Friday, December 2, 2011

13-year-old student arrested for burping

(CBS/AP) Albuquerque, NM 12/1/11

A 13-year-old was handcuffed and hauled off to a juvenile detention for burping in class, according to a civil rights lawsuit filed against an Albuquerque public school principal, a teacher and a city police officer.
The suit was filed Wednesday, the same day the district was also sued by the family of a 7-year-old autistic boy who was handcuffed to a chair.The Albuquerque Journal reports the unnamed seventh grader was arrested last May 11 at Cleveland Middle School after he "burped audibly" in his P.E. class. "Criminalizing of the burping of a thirteen-year-old boy serves no governmental purpose," the lawsuit said. "Burping is not a serious disruption, a threat of danger was never an issue."
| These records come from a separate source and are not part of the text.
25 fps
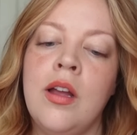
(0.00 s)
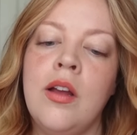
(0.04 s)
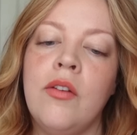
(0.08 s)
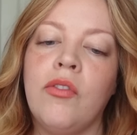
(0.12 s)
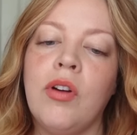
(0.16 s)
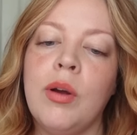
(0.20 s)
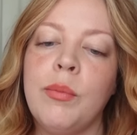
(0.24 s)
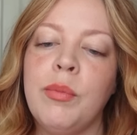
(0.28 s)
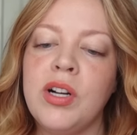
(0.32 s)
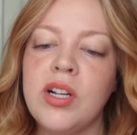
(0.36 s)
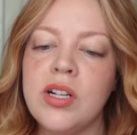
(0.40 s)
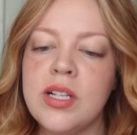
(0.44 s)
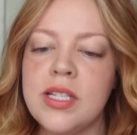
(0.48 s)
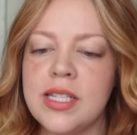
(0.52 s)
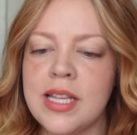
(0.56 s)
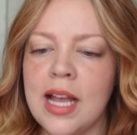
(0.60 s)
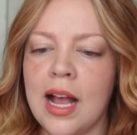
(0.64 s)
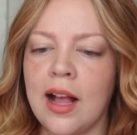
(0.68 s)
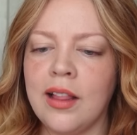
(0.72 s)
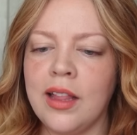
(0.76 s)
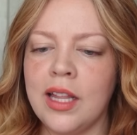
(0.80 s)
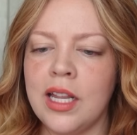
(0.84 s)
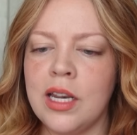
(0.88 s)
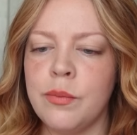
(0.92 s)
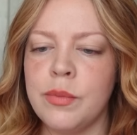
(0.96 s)
From her
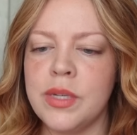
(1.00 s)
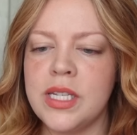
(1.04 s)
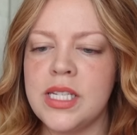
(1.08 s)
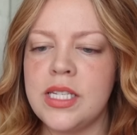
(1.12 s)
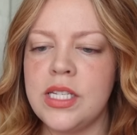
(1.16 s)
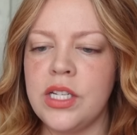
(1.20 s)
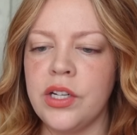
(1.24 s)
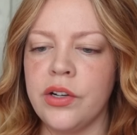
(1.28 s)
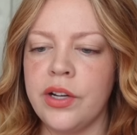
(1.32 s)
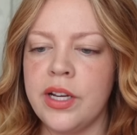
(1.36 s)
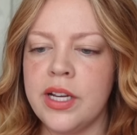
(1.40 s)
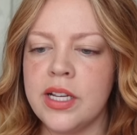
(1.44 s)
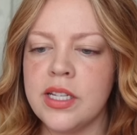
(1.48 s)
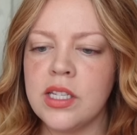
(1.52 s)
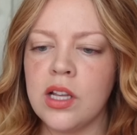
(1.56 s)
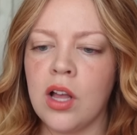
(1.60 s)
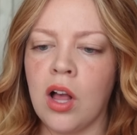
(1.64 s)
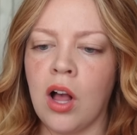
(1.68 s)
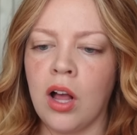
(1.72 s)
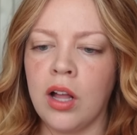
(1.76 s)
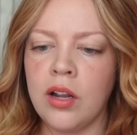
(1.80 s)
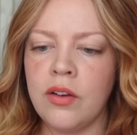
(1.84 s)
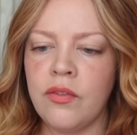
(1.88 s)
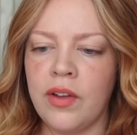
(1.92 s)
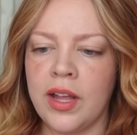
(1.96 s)
cell in a mysterious
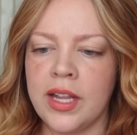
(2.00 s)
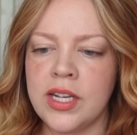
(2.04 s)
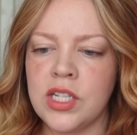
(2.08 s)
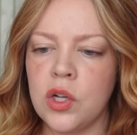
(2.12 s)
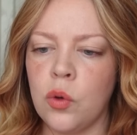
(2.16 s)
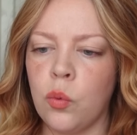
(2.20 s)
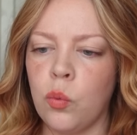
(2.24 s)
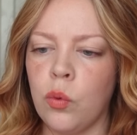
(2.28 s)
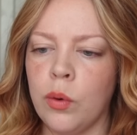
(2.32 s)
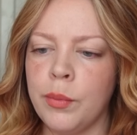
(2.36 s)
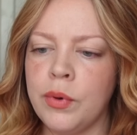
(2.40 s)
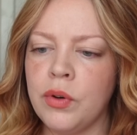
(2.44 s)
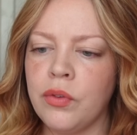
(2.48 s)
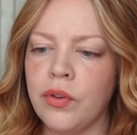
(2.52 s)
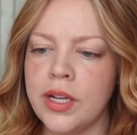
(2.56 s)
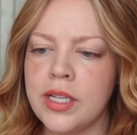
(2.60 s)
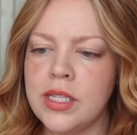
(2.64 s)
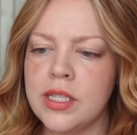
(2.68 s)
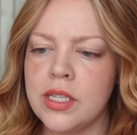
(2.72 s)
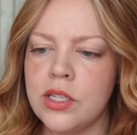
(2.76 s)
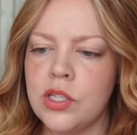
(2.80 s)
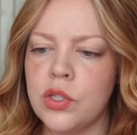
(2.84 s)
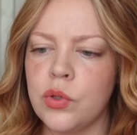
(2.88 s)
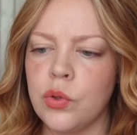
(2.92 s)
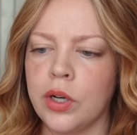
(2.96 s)
convent, a woman
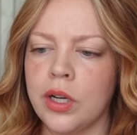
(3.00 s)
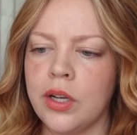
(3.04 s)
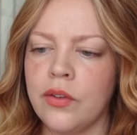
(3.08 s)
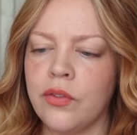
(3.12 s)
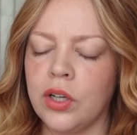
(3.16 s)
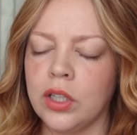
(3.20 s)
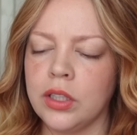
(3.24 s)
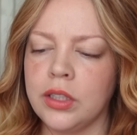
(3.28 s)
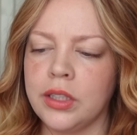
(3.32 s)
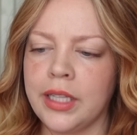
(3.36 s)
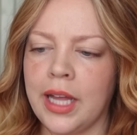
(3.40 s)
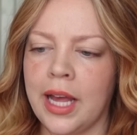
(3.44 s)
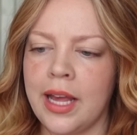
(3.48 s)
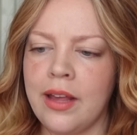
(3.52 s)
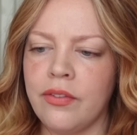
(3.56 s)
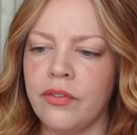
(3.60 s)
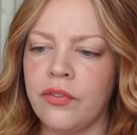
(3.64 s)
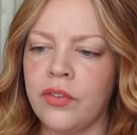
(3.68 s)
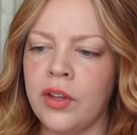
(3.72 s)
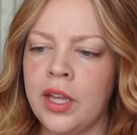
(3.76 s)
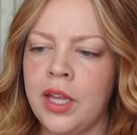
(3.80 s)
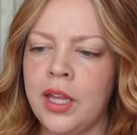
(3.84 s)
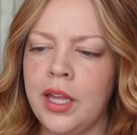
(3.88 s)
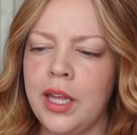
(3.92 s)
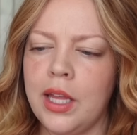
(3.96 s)
writes the story of her
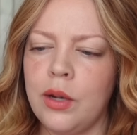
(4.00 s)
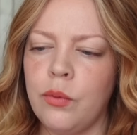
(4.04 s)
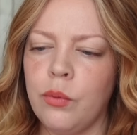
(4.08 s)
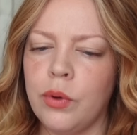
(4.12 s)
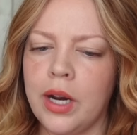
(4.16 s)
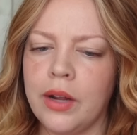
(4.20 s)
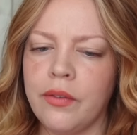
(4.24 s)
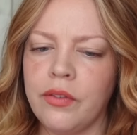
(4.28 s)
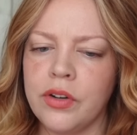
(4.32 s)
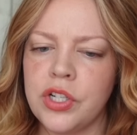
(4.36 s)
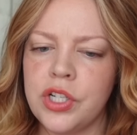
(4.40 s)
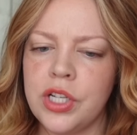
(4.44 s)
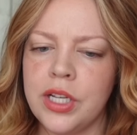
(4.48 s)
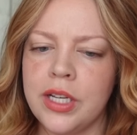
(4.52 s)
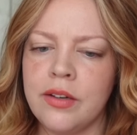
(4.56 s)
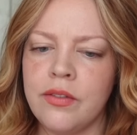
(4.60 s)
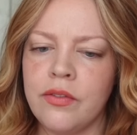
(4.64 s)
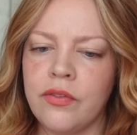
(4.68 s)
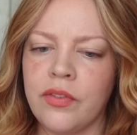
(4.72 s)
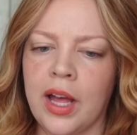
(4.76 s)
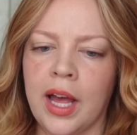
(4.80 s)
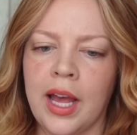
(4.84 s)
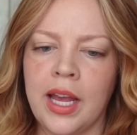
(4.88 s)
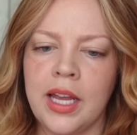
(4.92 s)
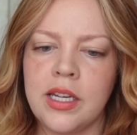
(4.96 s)
life in whatever she can
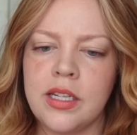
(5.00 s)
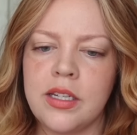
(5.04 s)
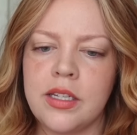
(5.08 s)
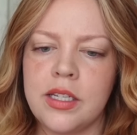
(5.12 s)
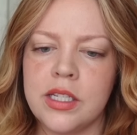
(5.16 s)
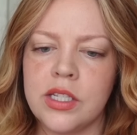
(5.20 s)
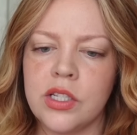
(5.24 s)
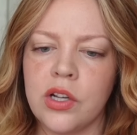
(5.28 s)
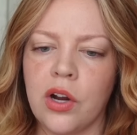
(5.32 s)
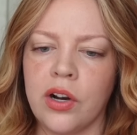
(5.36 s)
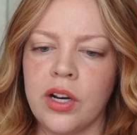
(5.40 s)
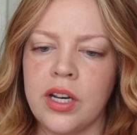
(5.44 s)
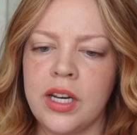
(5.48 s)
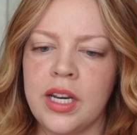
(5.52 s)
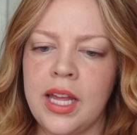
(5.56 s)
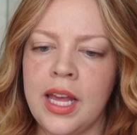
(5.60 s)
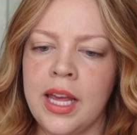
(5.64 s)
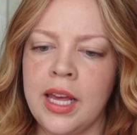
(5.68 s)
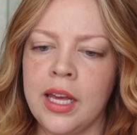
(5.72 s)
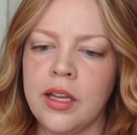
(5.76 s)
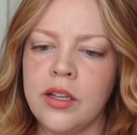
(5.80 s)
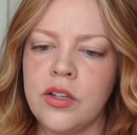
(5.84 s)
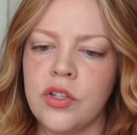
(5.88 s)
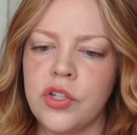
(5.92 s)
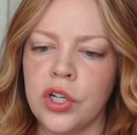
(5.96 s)
find, discarded
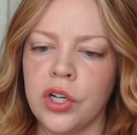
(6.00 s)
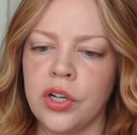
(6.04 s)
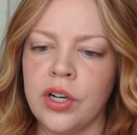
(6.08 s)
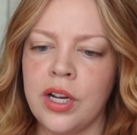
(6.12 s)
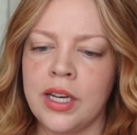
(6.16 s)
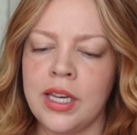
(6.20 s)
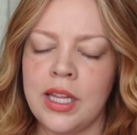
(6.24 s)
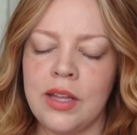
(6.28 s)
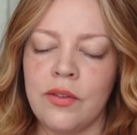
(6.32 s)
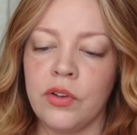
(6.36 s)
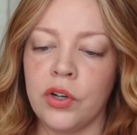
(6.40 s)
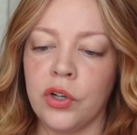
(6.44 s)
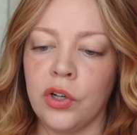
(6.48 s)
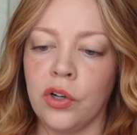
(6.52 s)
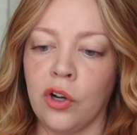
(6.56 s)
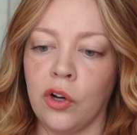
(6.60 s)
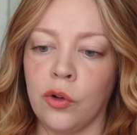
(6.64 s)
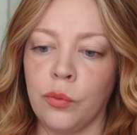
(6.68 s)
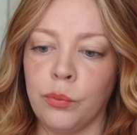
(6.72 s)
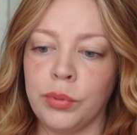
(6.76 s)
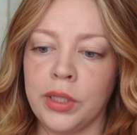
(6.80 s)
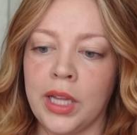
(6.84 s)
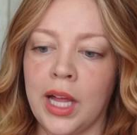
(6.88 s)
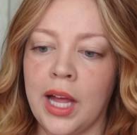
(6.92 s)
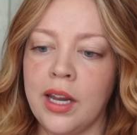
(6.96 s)
ink, dirt, and even her
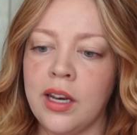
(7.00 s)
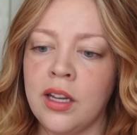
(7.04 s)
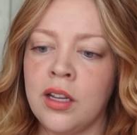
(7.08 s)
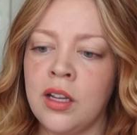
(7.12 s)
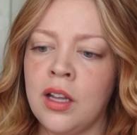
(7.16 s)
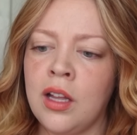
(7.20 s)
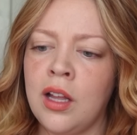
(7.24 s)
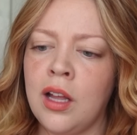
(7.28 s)
own blood.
The lawsuit alleges the boy was transported to the juvenile center without his parents being notified. It also says he was denied his due process rights because he was suspended for the rest of that school year without "providing him an explanation of the evidence the school claimed to have against him." He was not allowed to call witnesses or defend himself against the burping allegation.
The boy was never charged. He scored a - 2 on a scale of 1 to 10 according to a risk assessment given by the jail staff, 10 being extremely dangerous.
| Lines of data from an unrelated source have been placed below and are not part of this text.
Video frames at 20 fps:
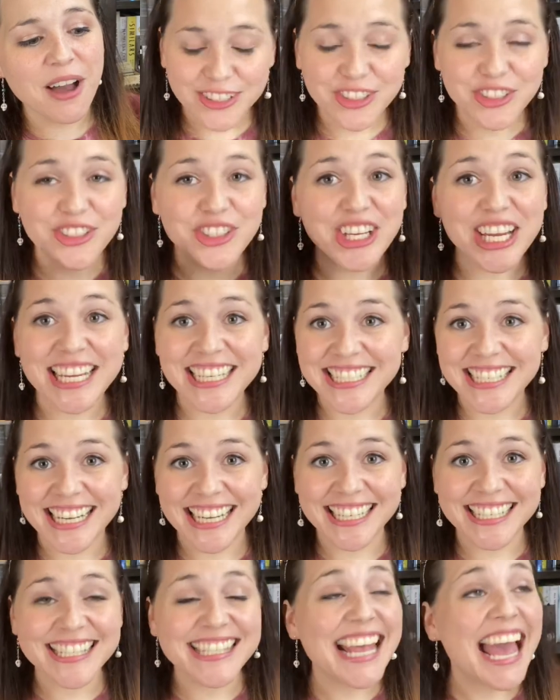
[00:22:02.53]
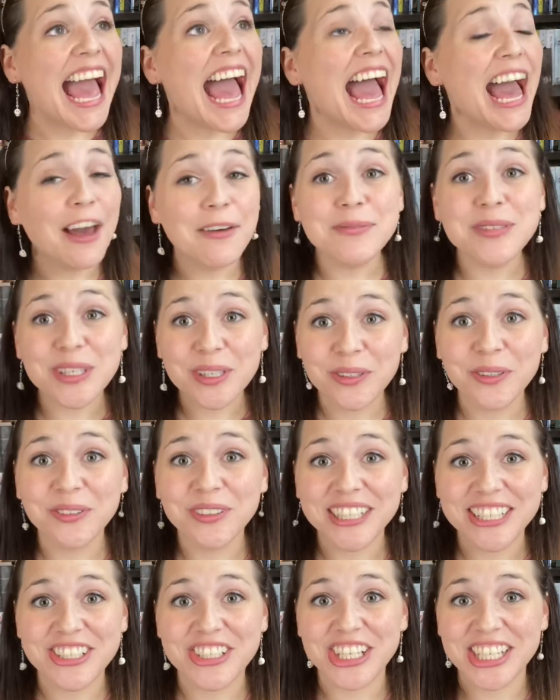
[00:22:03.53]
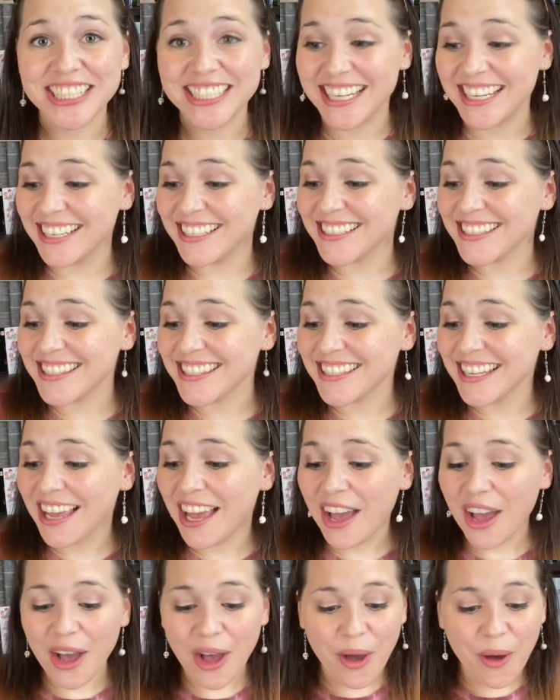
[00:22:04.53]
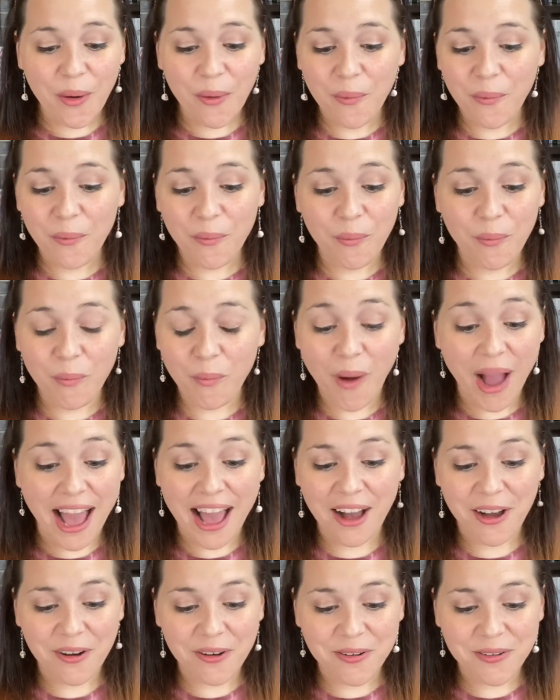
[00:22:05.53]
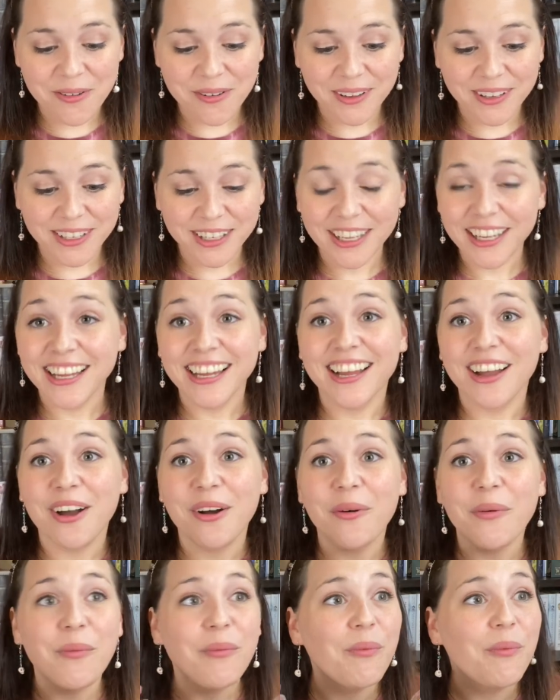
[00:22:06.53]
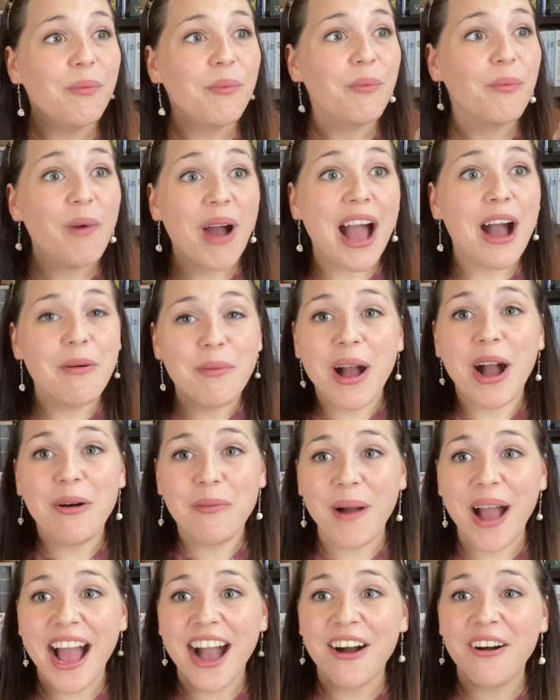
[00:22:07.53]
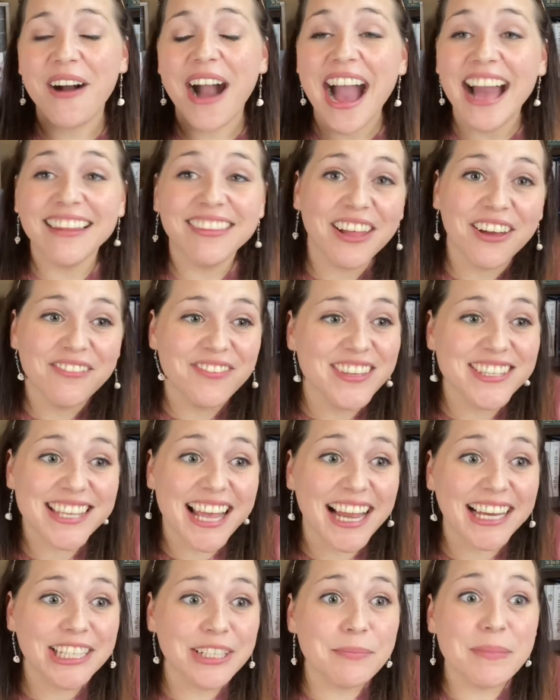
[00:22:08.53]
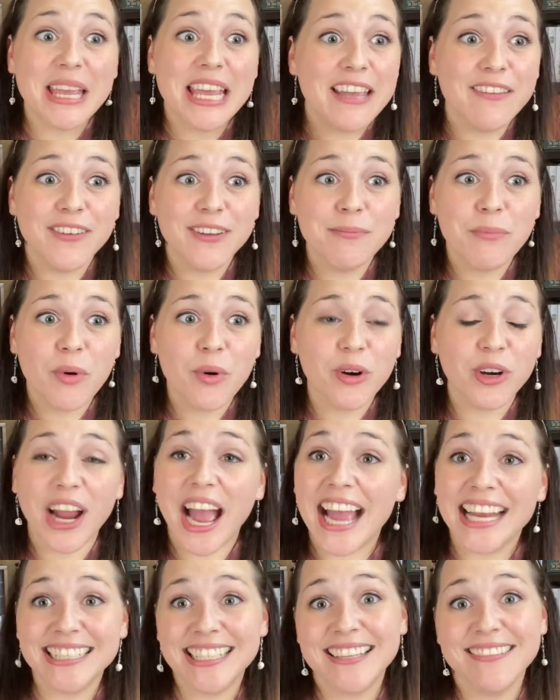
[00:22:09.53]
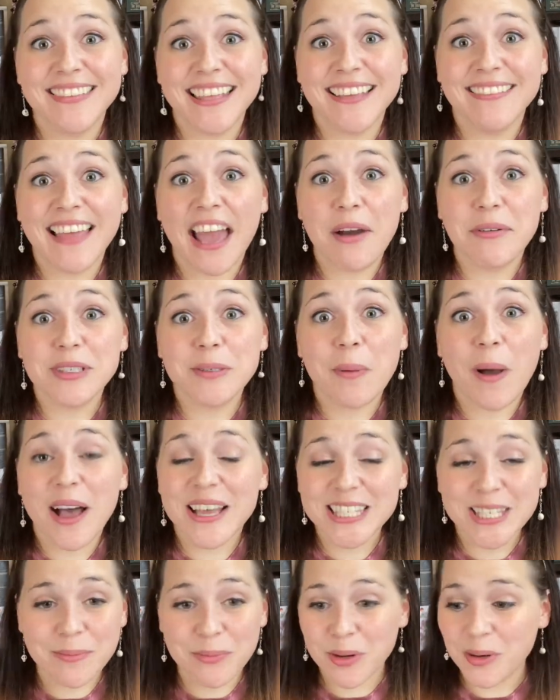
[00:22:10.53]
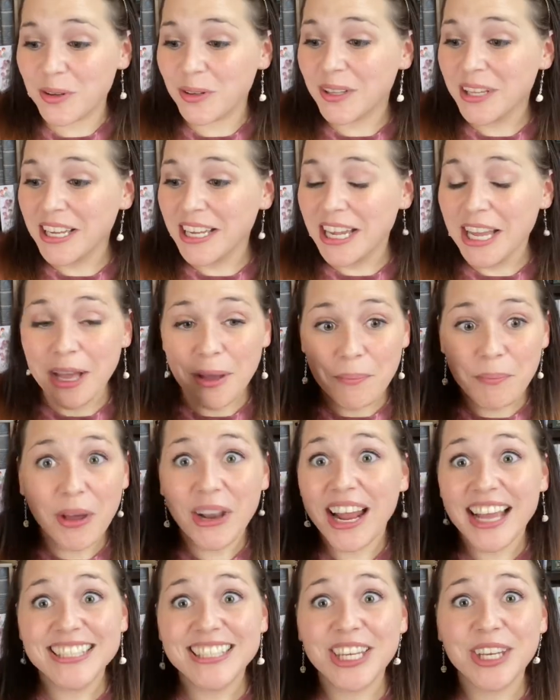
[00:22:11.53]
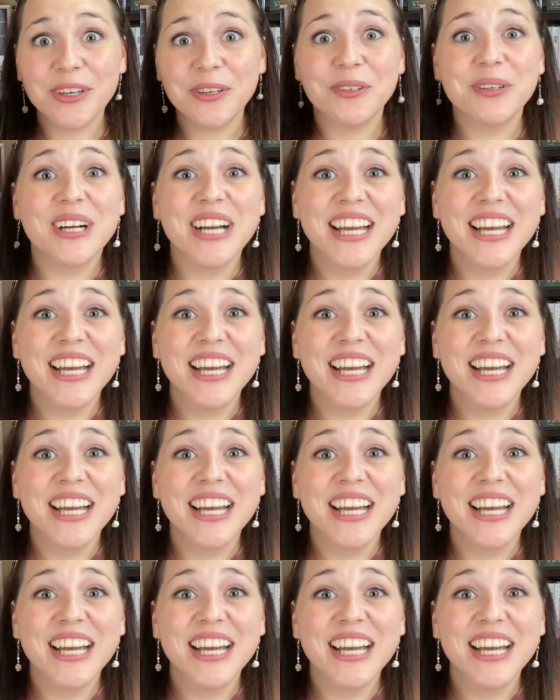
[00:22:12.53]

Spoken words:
Genius, absolutely genius. Wow. Wow, wow, wow. I love this item even more. I didn't think that was possible, but I do.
It also details a separate incident this school year when administrators became suspicious because the boy had $200 in his pocket. He claimed it was because he was going to go shopping after school, but administrators accused him of selling pot to another student. The boy asked to call his mother; instead, they forced the student to strip down to his underwear while five adults watched.
He was not charged with any crime related to that incident either.
A spokeswoman for Albuquerque Public Schools said she had not seen the lawsuit and could not comment.
Now I've heard everything... I've posted on this blog about students arrested for turning in contraband, for following creative writing assignments, and for bringing candy to school, but this? This baffles me. How can you possibly foster a learning environment when you're handcuffing kids to chairs? What's next, strait jackets and ball gags? This kind of administration contributes more to the problems than it does to solve them.